Copy everything in the data below exactly except the pictures.
━━━━━ Material provided ━━━━━
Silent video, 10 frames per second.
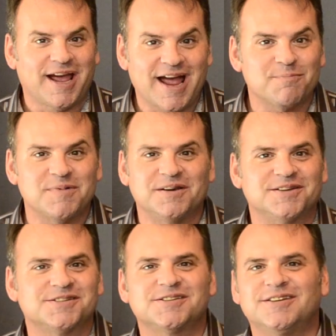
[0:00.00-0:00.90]
and
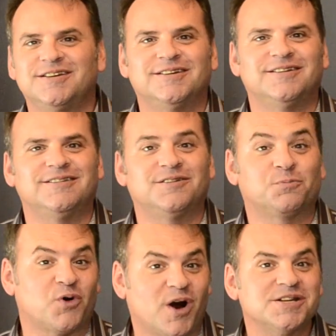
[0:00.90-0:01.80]
happiness in the
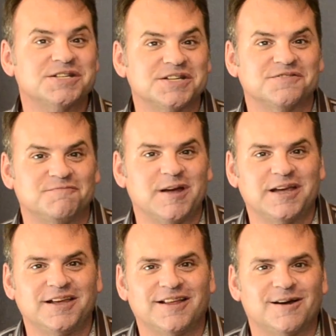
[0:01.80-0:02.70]
process of
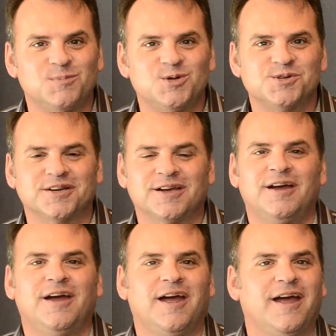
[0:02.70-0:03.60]
making that music.
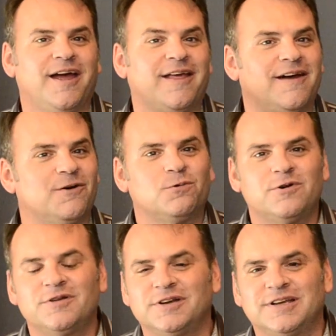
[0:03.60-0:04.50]
And that
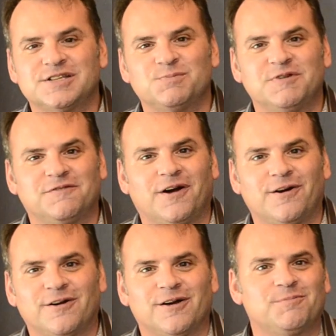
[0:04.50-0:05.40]
really gets me
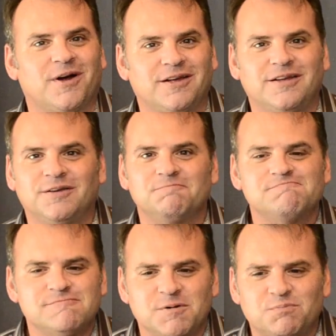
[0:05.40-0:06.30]
fired up.
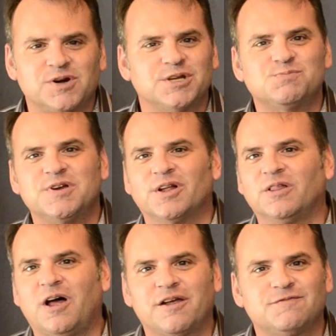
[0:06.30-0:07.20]
It brings me a
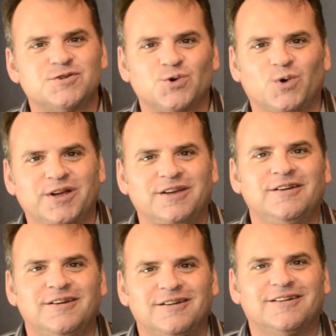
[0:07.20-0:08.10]
lot of joy
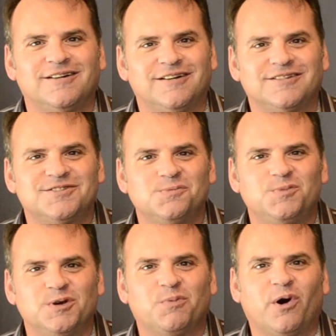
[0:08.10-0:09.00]
to
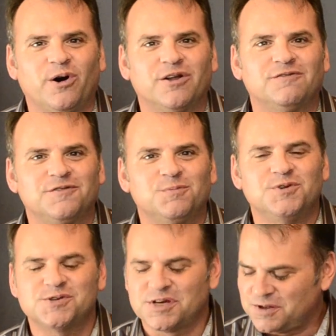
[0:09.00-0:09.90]
be a part of the
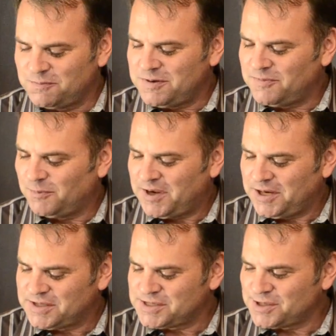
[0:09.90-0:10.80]
music that people
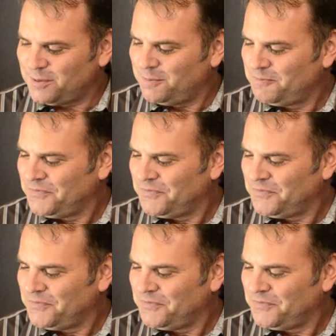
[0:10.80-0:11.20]
make. So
━━━━━
Task response:
Silent video, 10 frames per second.
[0:00.00-0:00.90]
and
[0:00.90-0:01.80]
happiness in the
[0:01.80-0:02.70]
process of
[0:02.70-0:03.60]
making that music.
[0:03.60-0:04.50]
And that
[0:04.50-0:05.40]
really gets me
[0:05.40-0:06.30]
fired up.
[0:06.30-0:07.20]
It brings me a
[0:07.20-0:08.10]
lot of joy
[0:08.10-0:09.00]
to
[0:09.00-0:09.90]
be a part of the
[0:09.90-0:10.80]
music that people
[0:10.80-0:11.20]
make. So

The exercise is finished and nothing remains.